Again, I do not wish to wade into the merits of bigger discussions of housing discourse—it’s a far more nuanced debate outside of the scope of the specific critique. And I know many “more housing” proponents don’t think these types of extremes are helpful to their political cause of building coalitions for land use reform. I only wish to use the Window Discourse as a modest warning, a flashpoint that can perhaps merit larger political introspection because the Yglesiases of the world are very much about pushing the envelope of acceptable cruelty on behalf of political and economic forces who absolutely do not give a shit about basic safety and health standards. If these forces had their will we would all absolutely still live in slums. Because it’s not just about the window—it’s about the thing after the window, and the thing after that and the thing after that.
When we’ve gotten to a place where we cannot remotely envision democratic control over large and important economic systems that do not bend to the will and alleged P & L of the ultra wealthy to set standards, and simply throw our hands up and say this is the best of two bad options. When the debate is limited to rich single family homeowners vs. newer, even wealthier multi-family housing developers, when we totally foreclose on a third option, when we simply do not act like economic democracy is possible, much less matters anymore, something is seriously lost in our politics. The same acquiescence, the same inevitable submission to the market was ascendant post-Cold War in many liberal circles. In the wake of the failed Sanders campaigns, the snuffing out of the George Floyd movement, the inflationary disciplining of Covid-era social welfare, I fear on many major issues, not just housing, this same acquiescence has become all too common. To an extent, it’s understandable: Many people of good faith are simply trying to work within the system as it exists, and make capitalism more palatable for people. I’m sensitive to this, and understand the job of a media critic is different from those trying to make the best out of a bad situation, in the complex reality of local politics. But I think sometimes it’s useful to pause and see how blinkered our vision has become. To take ideological inventory of the current state of things.

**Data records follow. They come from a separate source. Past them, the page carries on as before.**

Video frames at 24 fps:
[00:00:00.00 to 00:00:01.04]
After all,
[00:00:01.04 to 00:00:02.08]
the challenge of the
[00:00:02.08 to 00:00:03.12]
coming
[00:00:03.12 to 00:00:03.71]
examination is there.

It’s a truly dark and defeated place to be that The Nation has to publish a defense of windows for bedrooms for the poor in 2023—144 years after the regulation first passed—and people with influence, up to and including the mayor of New York, take those arguing otherwise seriously. It just is, and we need to recognize that. So many decision makers and media influencers don’t even pretend to do politics anymore: There is no grand moral vision or movement, and there is little parallel effort by glossy magazines and The New York Times to boost the very real, but relatively obscure, efforts by tenant unions and rent control activists to temper capital’s power. All the smart, serious people have mostly moved on—they now just debate the best way to appease the capricious and all powerful gods of real estate. And I think this sucks.